» EXERCISE BRIEF
Whenever a line in the entries includes the word "with", copy that line out.

» EXERCISE MATERIALS
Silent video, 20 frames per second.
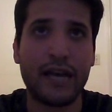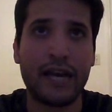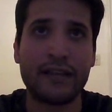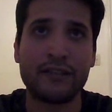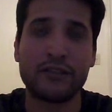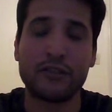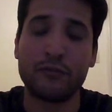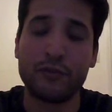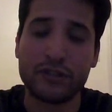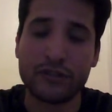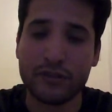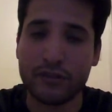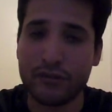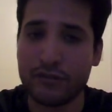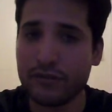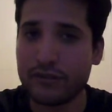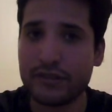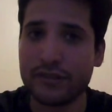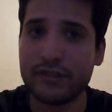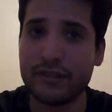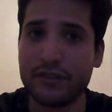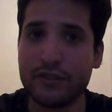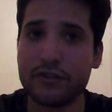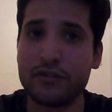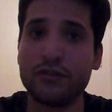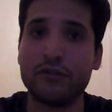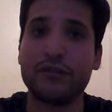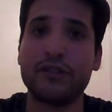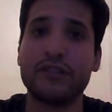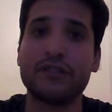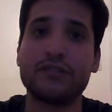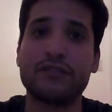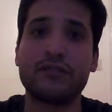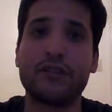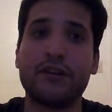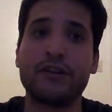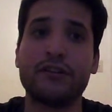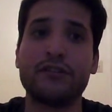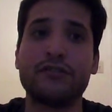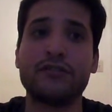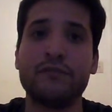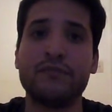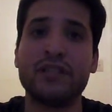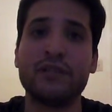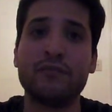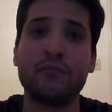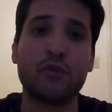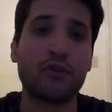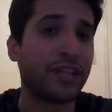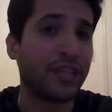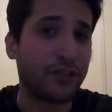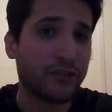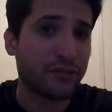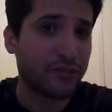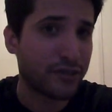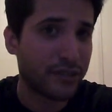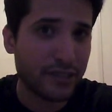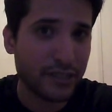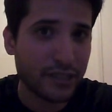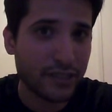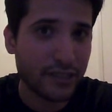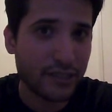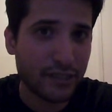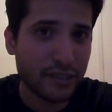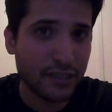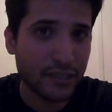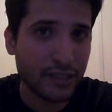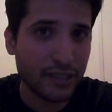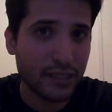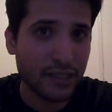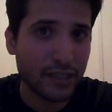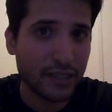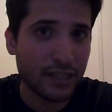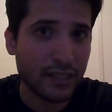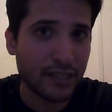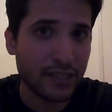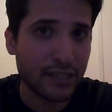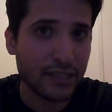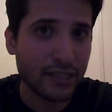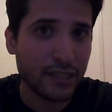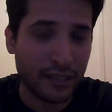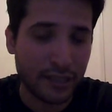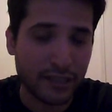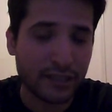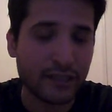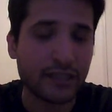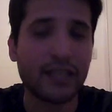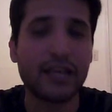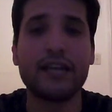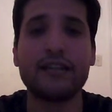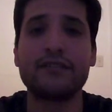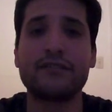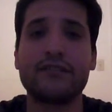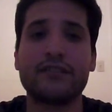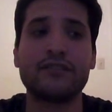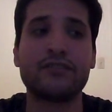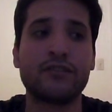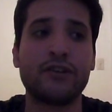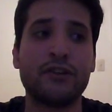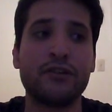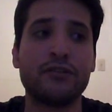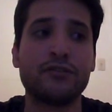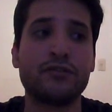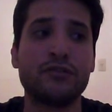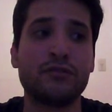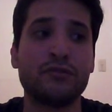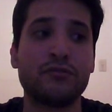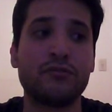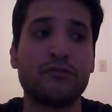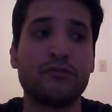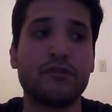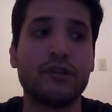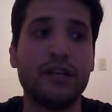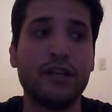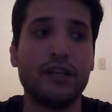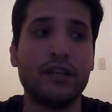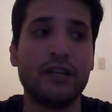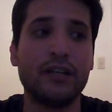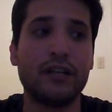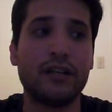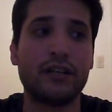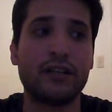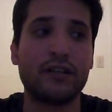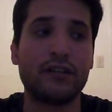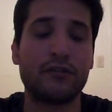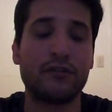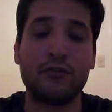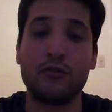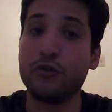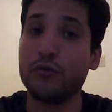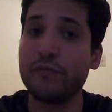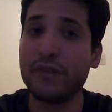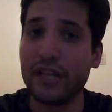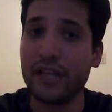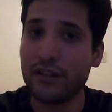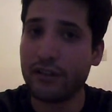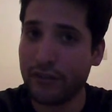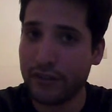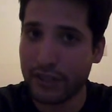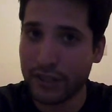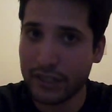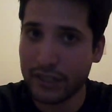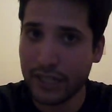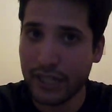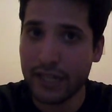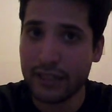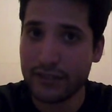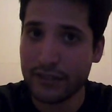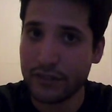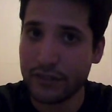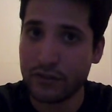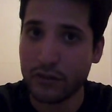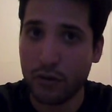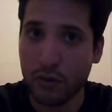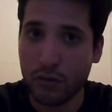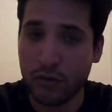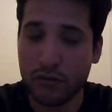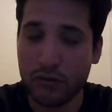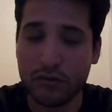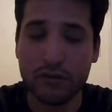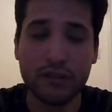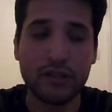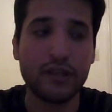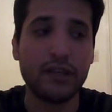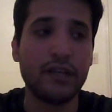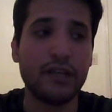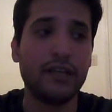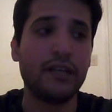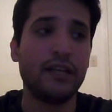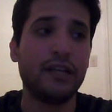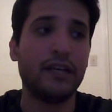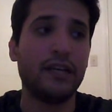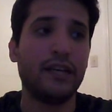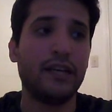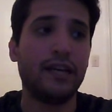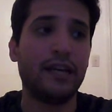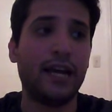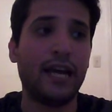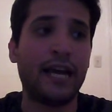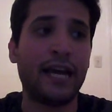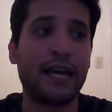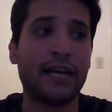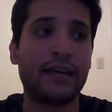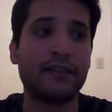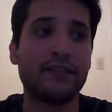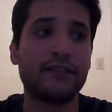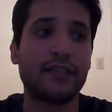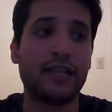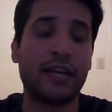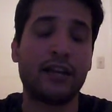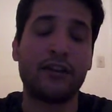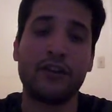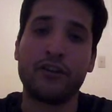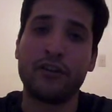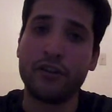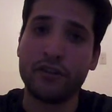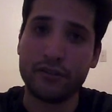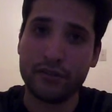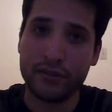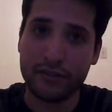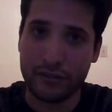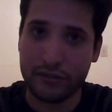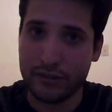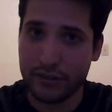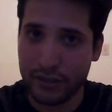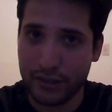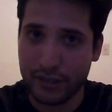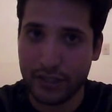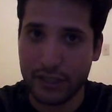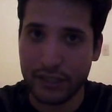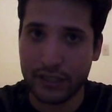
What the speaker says: as a result, the students started to be more interested in the class. They started to do better in the class as a whole. And another,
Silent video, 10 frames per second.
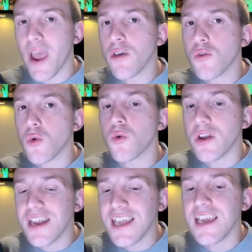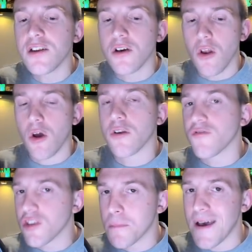where you don't need a lot
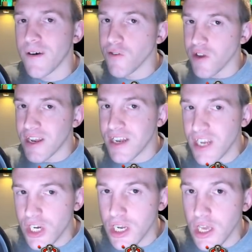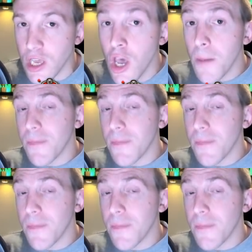of spells initially,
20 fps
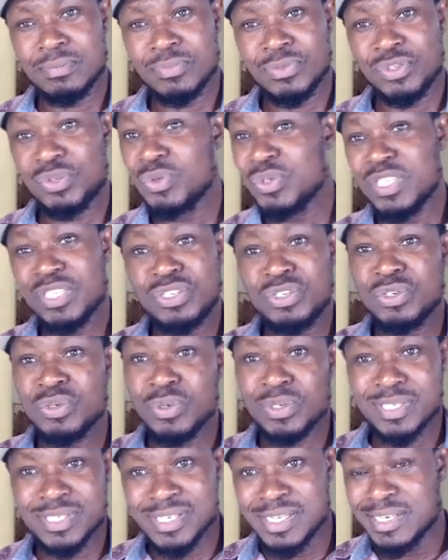You did
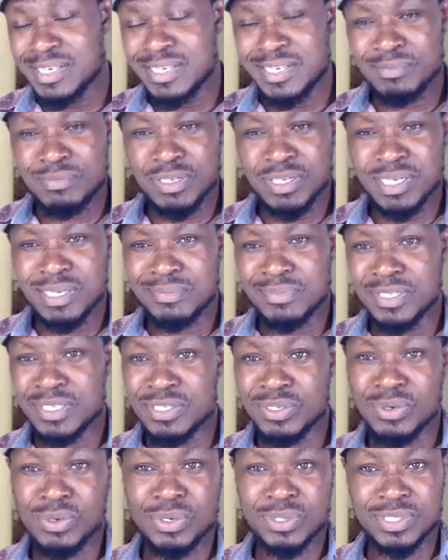not suddenly become this
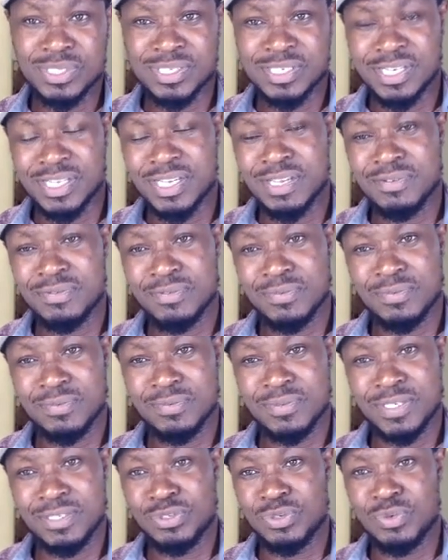hot stuff
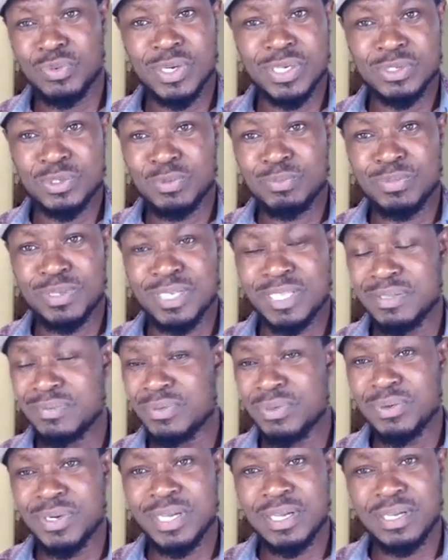that you want to believe
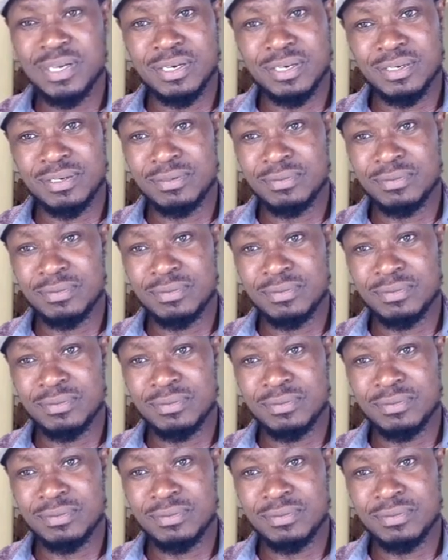you are.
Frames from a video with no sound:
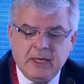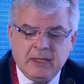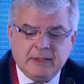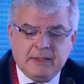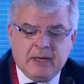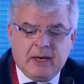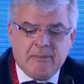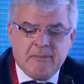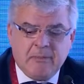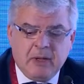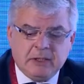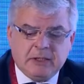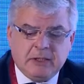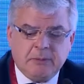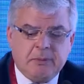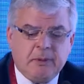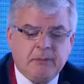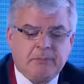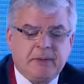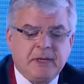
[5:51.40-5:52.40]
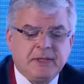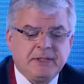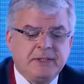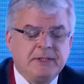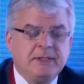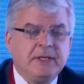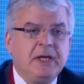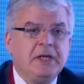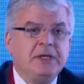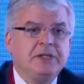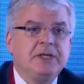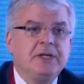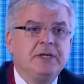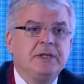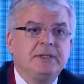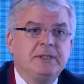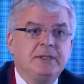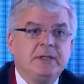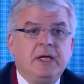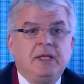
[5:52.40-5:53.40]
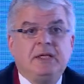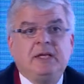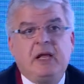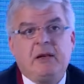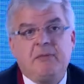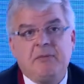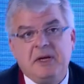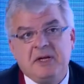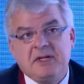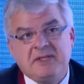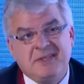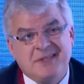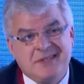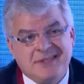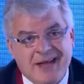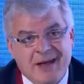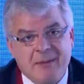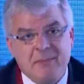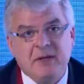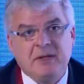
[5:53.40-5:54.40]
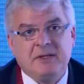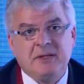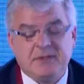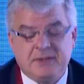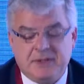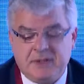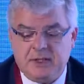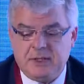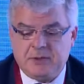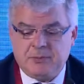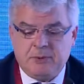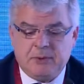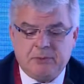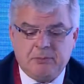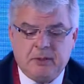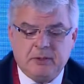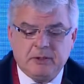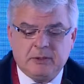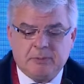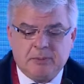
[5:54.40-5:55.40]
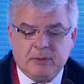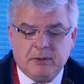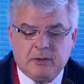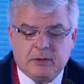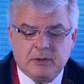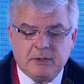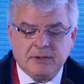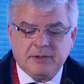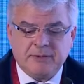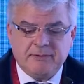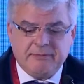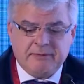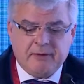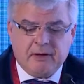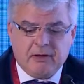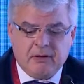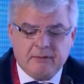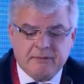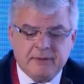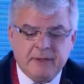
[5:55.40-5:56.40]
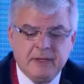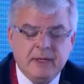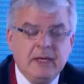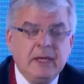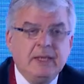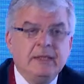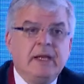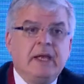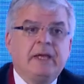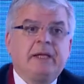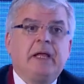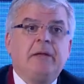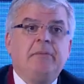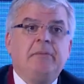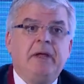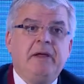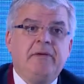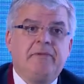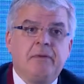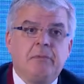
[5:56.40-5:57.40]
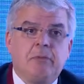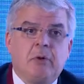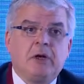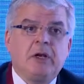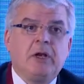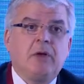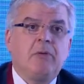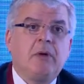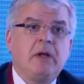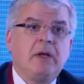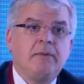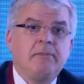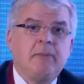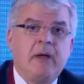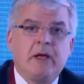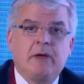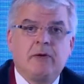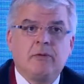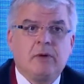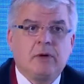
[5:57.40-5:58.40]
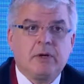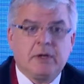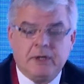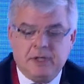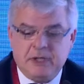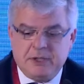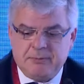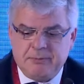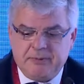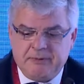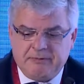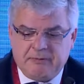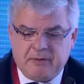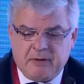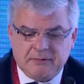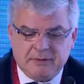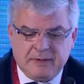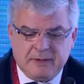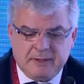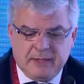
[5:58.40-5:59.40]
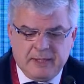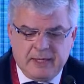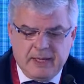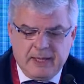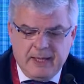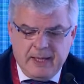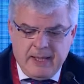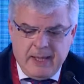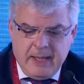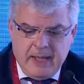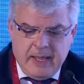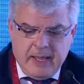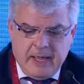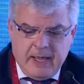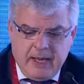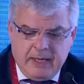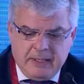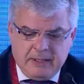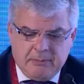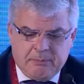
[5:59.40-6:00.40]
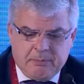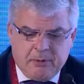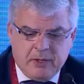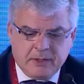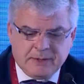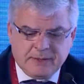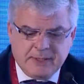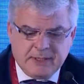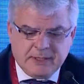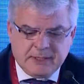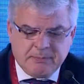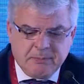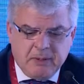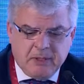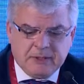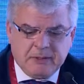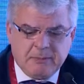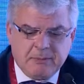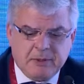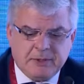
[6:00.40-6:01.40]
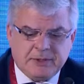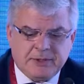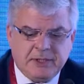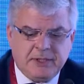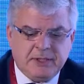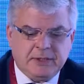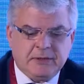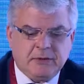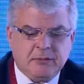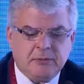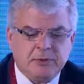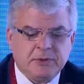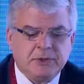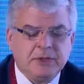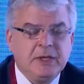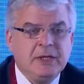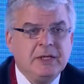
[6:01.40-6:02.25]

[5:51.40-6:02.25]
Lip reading: There are multiple presentations. It can be a systemic disease with multiple organs involved. There can be even more than one microorganism involved in the process, multiple symptoms.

» EXERCISE ANSWER
Frames from a video with no sound:
Lip reading: There are multiple presentations. It can be a systemic disease with multiple organs involved. There can be even more than one microorganism involved in the process, multiple symptoms.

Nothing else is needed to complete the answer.